Is Garden Room, then, a critique of the ideology of ecological gardening – and of all kinds of promises of well-being in general? Again, the beauty of the watercolours seems to refute this. The light, ‘impressionistic’ touch is restrained by the elegant serpentine lines of the slugs. The use of the sheet’s white space is reminiscent of traditional Japanese painting. So much meditative respect for and aesthetic homage to the vermin that collapses the whole garden utopia …

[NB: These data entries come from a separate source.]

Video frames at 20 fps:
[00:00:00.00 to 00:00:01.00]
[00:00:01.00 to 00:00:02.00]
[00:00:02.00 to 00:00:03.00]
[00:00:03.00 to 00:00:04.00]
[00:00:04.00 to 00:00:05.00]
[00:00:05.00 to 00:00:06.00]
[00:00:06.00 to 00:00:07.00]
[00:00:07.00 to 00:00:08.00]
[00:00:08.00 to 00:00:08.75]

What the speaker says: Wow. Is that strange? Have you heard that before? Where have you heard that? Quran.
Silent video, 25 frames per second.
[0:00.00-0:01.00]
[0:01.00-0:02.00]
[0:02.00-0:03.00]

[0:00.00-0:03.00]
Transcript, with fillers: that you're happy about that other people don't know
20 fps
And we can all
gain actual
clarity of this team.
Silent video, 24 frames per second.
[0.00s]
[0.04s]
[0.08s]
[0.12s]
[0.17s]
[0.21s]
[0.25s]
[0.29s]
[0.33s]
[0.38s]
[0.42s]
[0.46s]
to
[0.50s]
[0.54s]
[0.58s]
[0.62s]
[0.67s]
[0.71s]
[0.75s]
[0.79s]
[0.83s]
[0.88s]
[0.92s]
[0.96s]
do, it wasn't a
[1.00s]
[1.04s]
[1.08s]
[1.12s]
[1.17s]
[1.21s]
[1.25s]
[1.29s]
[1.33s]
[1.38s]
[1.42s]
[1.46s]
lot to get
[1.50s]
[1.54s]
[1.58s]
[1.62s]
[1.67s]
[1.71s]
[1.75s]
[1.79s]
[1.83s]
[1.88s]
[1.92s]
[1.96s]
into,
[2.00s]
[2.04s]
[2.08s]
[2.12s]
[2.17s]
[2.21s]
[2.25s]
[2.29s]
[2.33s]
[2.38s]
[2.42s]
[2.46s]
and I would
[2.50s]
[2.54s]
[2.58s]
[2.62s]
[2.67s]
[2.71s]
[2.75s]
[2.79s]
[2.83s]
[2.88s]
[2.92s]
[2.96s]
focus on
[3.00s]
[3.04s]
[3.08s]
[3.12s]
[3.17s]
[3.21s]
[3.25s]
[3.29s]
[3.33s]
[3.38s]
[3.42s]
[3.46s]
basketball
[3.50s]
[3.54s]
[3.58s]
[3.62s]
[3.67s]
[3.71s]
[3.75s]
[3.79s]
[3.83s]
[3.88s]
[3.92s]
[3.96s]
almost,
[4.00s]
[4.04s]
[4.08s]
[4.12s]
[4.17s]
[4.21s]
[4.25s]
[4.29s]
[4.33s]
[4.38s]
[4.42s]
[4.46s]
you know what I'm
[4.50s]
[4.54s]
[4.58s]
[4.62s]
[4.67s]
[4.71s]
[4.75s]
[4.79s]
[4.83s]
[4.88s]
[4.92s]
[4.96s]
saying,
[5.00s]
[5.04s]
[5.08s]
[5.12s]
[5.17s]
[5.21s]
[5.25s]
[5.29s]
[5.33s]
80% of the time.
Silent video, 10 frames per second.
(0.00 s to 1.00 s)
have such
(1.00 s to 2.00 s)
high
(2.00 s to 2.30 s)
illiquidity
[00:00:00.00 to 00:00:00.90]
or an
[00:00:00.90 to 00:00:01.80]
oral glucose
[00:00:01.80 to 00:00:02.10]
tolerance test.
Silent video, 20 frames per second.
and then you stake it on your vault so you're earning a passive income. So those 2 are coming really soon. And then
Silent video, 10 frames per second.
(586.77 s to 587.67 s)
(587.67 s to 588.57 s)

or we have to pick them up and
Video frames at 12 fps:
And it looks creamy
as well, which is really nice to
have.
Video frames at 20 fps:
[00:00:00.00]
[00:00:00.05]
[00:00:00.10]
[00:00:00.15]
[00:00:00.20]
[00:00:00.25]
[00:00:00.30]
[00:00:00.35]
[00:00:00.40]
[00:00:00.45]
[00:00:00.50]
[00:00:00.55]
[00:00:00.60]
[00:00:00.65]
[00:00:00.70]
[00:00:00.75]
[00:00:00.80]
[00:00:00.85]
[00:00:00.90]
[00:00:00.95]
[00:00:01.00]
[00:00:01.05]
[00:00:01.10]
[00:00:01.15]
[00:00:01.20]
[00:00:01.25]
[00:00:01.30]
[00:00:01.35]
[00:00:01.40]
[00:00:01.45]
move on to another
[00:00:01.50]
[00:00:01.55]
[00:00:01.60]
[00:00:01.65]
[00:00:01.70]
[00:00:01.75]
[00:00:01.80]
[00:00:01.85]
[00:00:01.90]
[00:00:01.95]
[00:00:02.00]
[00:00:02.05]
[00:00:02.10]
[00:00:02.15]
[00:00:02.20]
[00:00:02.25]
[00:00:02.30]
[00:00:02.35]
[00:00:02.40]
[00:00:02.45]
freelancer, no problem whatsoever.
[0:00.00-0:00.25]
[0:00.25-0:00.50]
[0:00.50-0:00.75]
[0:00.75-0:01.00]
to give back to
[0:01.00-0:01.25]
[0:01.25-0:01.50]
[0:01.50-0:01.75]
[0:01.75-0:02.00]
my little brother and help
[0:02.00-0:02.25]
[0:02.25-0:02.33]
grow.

With a great sense of absurdity, Garden Room looks at the way in which humankind in the West labours on its well-being, but the sincere, melancholy and meditative beauty of the installation leaves open the possibility that something ‘good’ may yet be distilled from this culture of wellness. Maybe wellness can be meaningful after all if you take it ever so seriously . Could such a thing as ‘dystopian wellness’ exist?